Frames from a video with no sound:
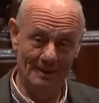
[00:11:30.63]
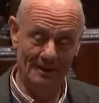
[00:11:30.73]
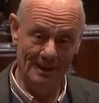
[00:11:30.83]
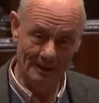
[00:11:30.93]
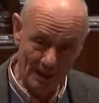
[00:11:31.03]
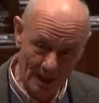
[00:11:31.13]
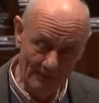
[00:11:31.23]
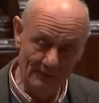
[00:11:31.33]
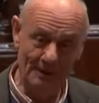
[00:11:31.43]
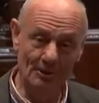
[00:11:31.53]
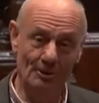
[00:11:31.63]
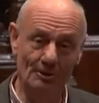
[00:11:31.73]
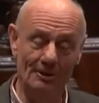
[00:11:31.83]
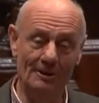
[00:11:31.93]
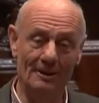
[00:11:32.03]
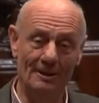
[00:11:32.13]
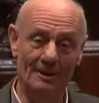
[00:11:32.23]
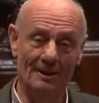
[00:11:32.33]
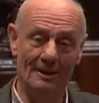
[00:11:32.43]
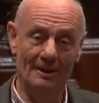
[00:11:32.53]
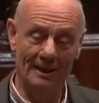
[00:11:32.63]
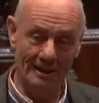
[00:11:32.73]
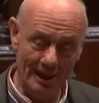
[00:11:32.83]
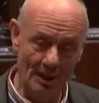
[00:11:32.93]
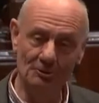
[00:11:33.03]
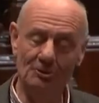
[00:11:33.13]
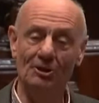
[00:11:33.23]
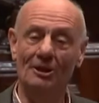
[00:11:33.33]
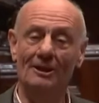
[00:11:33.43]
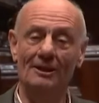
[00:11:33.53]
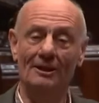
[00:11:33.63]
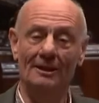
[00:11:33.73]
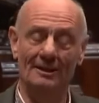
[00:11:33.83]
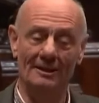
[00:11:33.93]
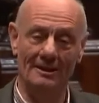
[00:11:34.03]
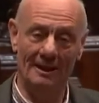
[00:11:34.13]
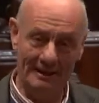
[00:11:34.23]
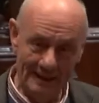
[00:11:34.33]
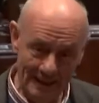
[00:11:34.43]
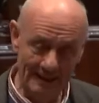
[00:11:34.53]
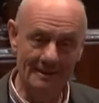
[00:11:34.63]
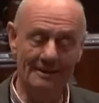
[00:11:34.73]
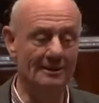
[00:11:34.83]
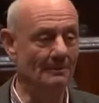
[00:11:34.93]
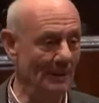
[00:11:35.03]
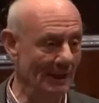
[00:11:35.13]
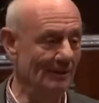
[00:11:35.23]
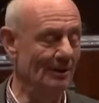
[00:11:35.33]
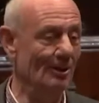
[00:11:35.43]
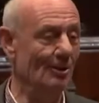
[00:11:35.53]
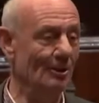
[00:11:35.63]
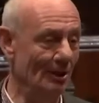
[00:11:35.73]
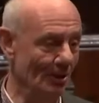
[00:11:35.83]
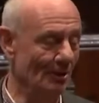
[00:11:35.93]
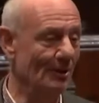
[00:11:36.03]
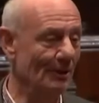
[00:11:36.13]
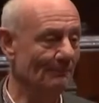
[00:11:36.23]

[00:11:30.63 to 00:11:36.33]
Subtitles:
their livelihood, their culture, their kids depended on the earth,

* **TASK OBJECTIVE**
Repeat the material line for line. Pictures stay out of the copy.

* **FINAL ANSWER**
Frames from a video with no sound:
[00:11:30.63]
[00:11:30.73]
[00:11:30.83]
[00:11:30.93]
[00:11:31.03]
[00:11:31.13]
[00:11:31.23]
[00:11:31.33]
[00:11:31.43]
[00:11:31.53]
[00:11:31.63]
[00:11:31.73]
[00:11:31.83]
[00:11:31.93]
[00:11:32.03]
[00:11:32.13]
[00:11:32.23]
[00:11:32.33]
[00:11:32.43]
[00:11:32.53]
[00:11:32.63]
[00:11:32.73]
[00:11:32.83]
[00:11:32.93]
[00:11:33.03]
[00:11:33.13]
[00:11:33.23]
[00:11:33.33]
[00:11:33.43]
[00:11:33.53]
[00:11:33.63]
[00:11:33.73]
[00:11:33.83]
[00:11:33.93]
[00:11:34.03]
[00:11:34.13]
[00:11:34.23]
[00:11:34.33]
[00:11:34.43]
[00:11:34.53]
[00:11:34.63]
[00:11:34.73]
[00:11:34.83]
[00:11:34.93]
[00:11:35.03]
[00:11:35.13]
[00:11:35.23]
[00:11:35.33]
[00:11:35.43]
[00:11:35.53]
[00:11:35.63]
[00:11:35.73]
[00:11:35.83]
[00:11:35.93]
[00:11:36.03]
[00:11:36.13]
[00:11:36.23]

[00:11:30.63 to 00:11:36.33]
Subtitles:
their livelihood, their culture, their kids depended on the earth,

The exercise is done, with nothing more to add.